ACTIVITY = Go through the listing and set it down exactly, leaving out its pictures.

SOURCE INFORMATION =

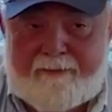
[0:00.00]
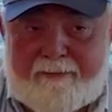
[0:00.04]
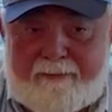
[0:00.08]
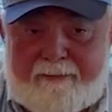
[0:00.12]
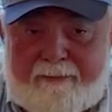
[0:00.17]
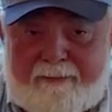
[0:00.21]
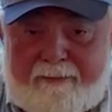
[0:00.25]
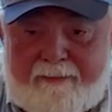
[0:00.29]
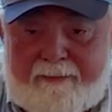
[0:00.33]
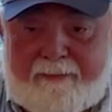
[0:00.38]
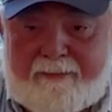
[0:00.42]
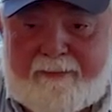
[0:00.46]

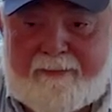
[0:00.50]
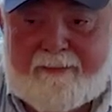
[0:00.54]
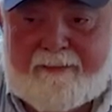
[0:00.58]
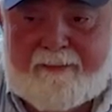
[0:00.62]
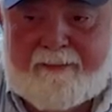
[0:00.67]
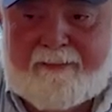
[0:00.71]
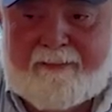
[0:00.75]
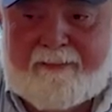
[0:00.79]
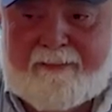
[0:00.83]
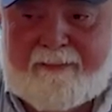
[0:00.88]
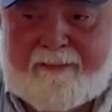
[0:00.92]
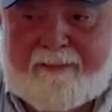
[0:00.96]

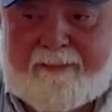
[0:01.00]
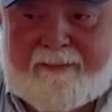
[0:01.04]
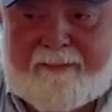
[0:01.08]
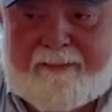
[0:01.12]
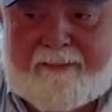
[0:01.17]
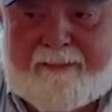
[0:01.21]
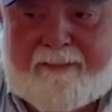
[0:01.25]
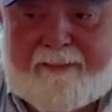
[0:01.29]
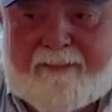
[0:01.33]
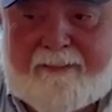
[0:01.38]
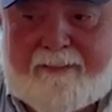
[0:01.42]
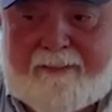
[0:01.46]

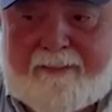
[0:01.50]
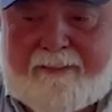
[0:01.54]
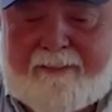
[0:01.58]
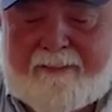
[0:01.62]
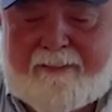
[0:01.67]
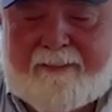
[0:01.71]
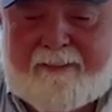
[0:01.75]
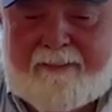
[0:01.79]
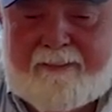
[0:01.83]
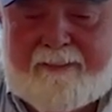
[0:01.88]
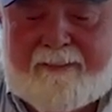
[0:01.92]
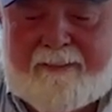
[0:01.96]

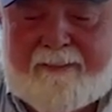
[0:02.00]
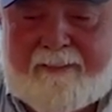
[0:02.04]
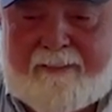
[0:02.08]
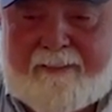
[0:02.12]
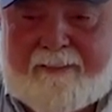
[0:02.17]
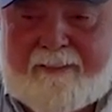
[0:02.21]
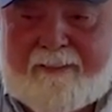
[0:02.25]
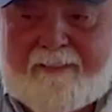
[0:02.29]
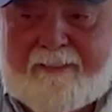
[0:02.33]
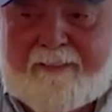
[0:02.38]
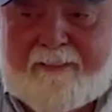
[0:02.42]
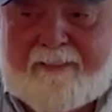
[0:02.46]

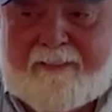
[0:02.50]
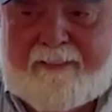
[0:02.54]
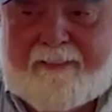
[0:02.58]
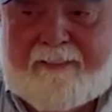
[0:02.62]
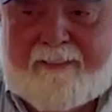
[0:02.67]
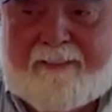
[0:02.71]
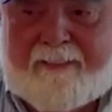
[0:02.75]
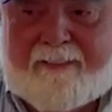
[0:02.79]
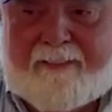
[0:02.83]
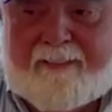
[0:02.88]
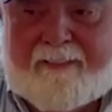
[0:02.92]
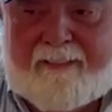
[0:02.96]

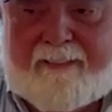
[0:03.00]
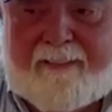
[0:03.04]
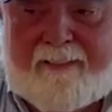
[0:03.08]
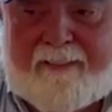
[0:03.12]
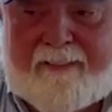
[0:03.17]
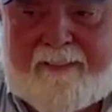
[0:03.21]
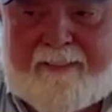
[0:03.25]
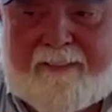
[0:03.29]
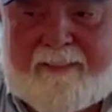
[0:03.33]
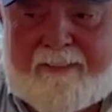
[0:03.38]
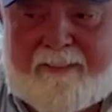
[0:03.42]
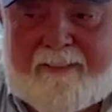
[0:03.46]

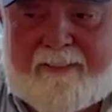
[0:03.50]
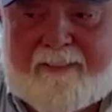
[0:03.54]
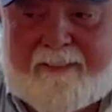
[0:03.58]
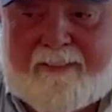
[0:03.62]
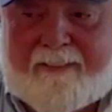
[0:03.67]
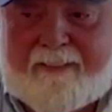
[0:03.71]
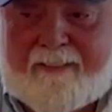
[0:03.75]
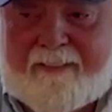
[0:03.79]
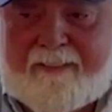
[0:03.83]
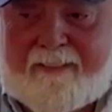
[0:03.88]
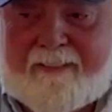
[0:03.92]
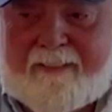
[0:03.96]

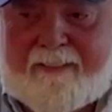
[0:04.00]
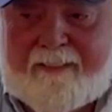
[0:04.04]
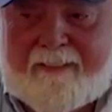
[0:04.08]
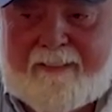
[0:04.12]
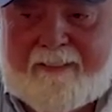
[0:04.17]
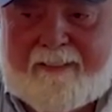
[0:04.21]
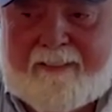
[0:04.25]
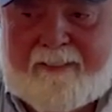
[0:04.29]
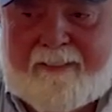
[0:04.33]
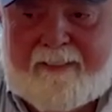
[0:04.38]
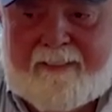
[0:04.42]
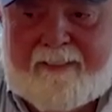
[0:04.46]

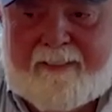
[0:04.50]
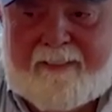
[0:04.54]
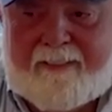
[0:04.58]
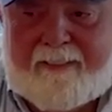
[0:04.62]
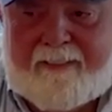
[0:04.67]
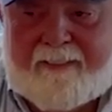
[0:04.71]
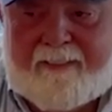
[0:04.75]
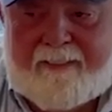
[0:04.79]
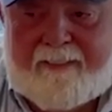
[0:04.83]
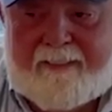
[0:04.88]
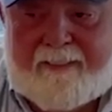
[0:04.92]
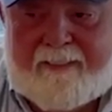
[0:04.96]

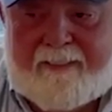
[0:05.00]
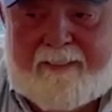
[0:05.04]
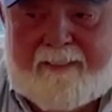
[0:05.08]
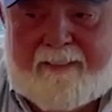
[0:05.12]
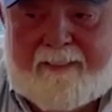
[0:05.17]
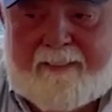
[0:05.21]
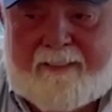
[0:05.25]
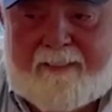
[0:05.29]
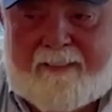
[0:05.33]
(silent)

PROBLEM SOLUTION =
[0:00.00]
[0:00.04]
[0:00.08]
[0:00.12]
[0:00.17]
[0:00.21]
[0:00.25]
[0:00.29]
[0:00.33]
[0:00.38]
[0:00.42]
[0:00.46]

[0:00.50]
[0:00.54]
[0:00.58]
[0:00.62]
[0:00.67]
[0:00.71]
[0:00.75]
[0:00.79]
[0:00.83]
[0:00.88]
[0:00.92]
[0:00.96]

[0:01.00]
[0:01.04]
[0:01.08]
[0:01.12]
[0:01.17]
[0:01.21]
[0:01.25]
[0:01.29]
[0:01.33]
[0:01.38]
[0:01.42]
[0:01.46]

[0:01.50]
[0:01.54]
[0:01.58]
[0:01.62]
[0:01.67]
[0:01.71]
[0:01.75]
[0:01.79]
[0:01.83]
[0:01.88]
[0:01.92]
[0:01.96]

[0:02.00]
[0:02.04]
[0:02.08]
[0:02.12]
[0:02.17]
[0:02.21]
[0:02.25]
[0:02.29]
[0:02.33]
[0:02.38]
[0:02.42]
[0:02.46]

[0:02.50]
[0:02.54]
[0:02.58]
[0:02.62]
[0:02.67]
[0:02.71]
[0:02.75]
[0:02.79]
[0:02.83]
[0:02.88]
[0:02.92]
[0:02.96]

[0:03.00]
[0:03.04]
[0:03.08]
[0:03.12]
[0:03.17]
[0:03.21]
[0:03.25]
[0:03.29]
[0:03.33]
[0:03.38]
[0:03.42]
[0:03.46]

[0:03.50]
[0:03.54]
[0:03.58]
[0:03.62]
[0:03.67]
[0:03.71]
[0:03.75]
[0:03.79]
[0:03.83]
[0:03.88]
[0:03.92]
[0:03.96]

[0:04.00]
[0:04.04]
[0:04.08]
[0:04.12]
[0:04.17]
[0:04.21]
[0:04.25]
[0:04.29]
[0:04.33]
[0:04.38]
[0:04.42]
[0:04.46]

[0:04.50]
[0:04.54]
[0:04.58]
[0:04.62]
[0:04.67]
[0:04.71]
[0:04.75]
[0:04.79]
[0:04.83]
[0:04.88]
[0:04.92]
[0:04.96]

[0:05.00]
[0:05.04]
[0:05.08]
[0:05.12]
[0:05.17]
[0:05.21]
[0:05.25]
[0:05.29]
[0:05.33]
(silent)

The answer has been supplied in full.